◆ The records ◆
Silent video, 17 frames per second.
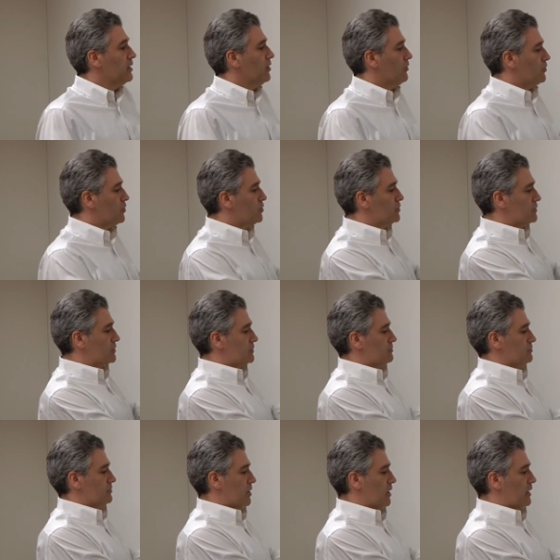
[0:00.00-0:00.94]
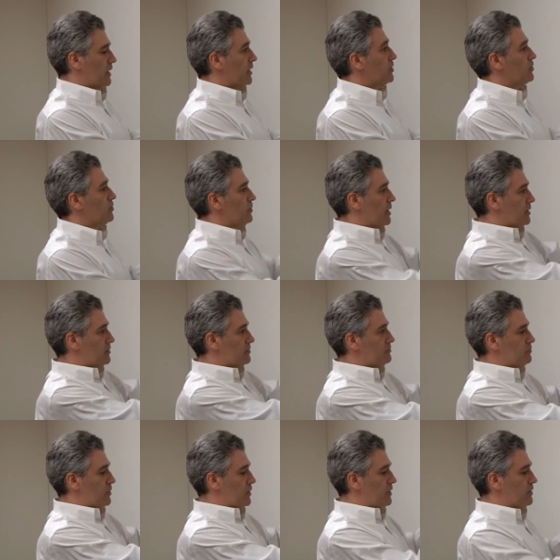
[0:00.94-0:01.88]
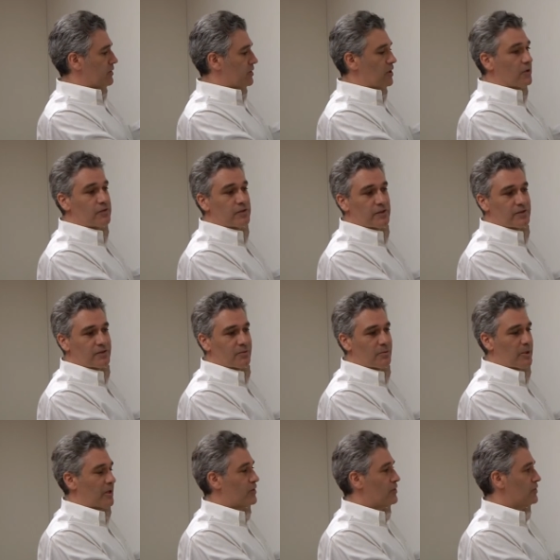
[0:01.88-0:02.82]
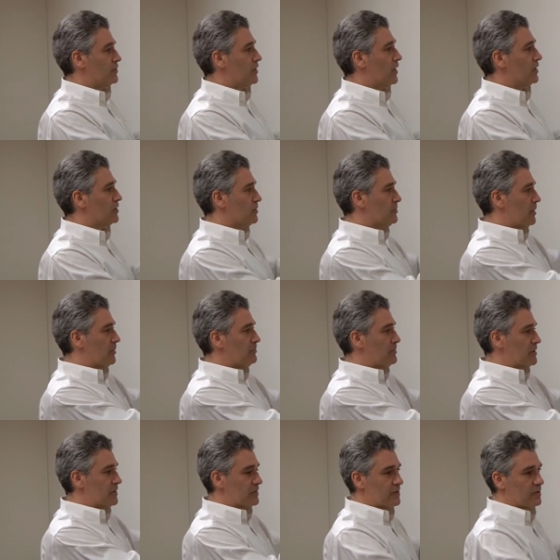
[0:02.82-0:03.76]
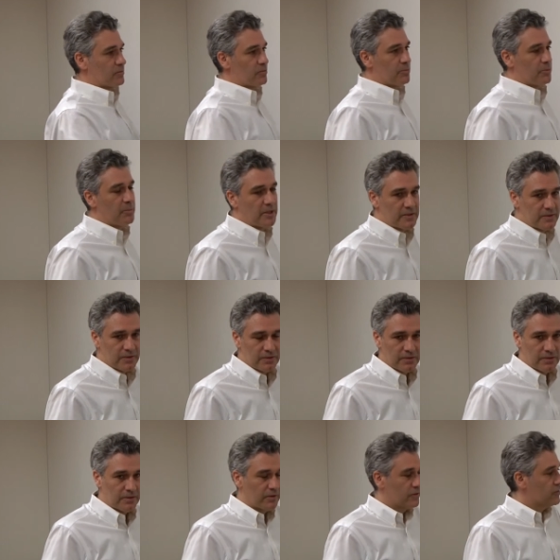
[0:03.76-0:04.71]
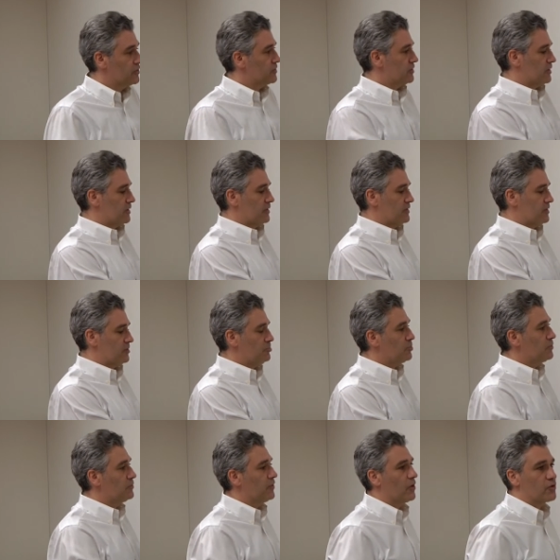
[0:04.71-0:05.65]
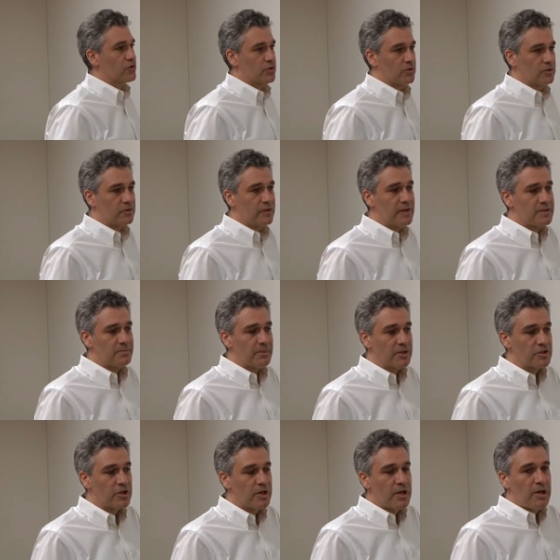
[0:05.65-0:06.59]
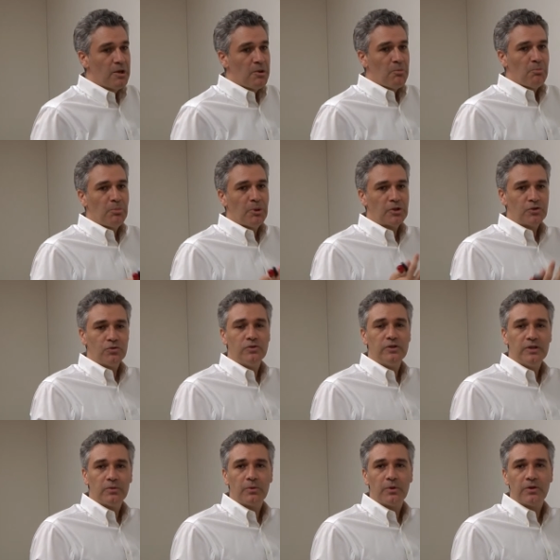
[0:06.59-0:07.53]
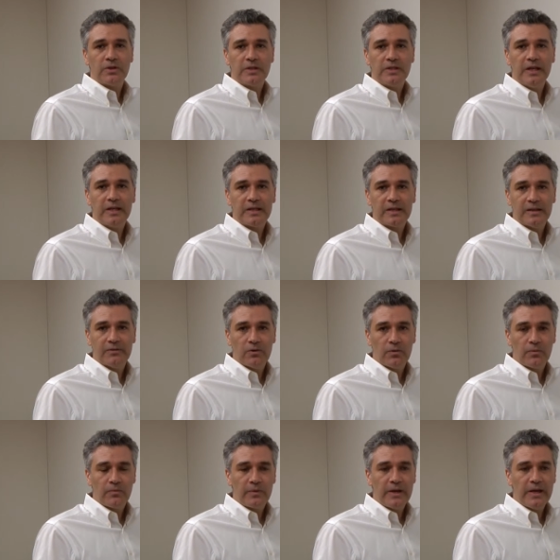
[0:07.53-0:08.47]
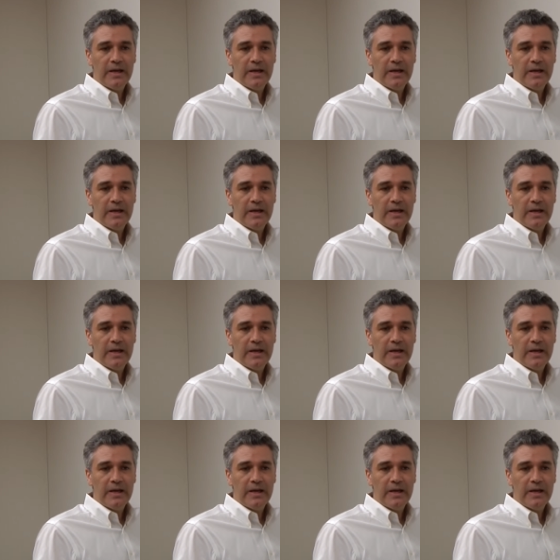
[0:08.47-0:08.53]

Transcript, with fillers: Of course, not accurate within the context of what I just talked about, because it would be based on uh, just a simple functional test bench. But you deal with a gate level.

◆ Work item ◆
Using the records above, output their complete text exactly, minus any images.

◆ Exercise response ◆
Silent video, 17 frames per second.
[0:00.00-0:00.94]
[0:00.94-0:01.88]
[0:01.88-0:02.82]
[0:02.82-0:03.76]
[0:03.76-0:04.71]
[0:04.71-0:05.65]
[0:05.65-0:06.59]
[0:06.59-0:07.53]
[0:07.53-0:08.47]
[0:08.47-0:08.53]

Transcript, with fillers: Of course, not accurate within the context of what I just talked about, because it would be based on uh, just a simple functional test bench. But you deal with a gate level.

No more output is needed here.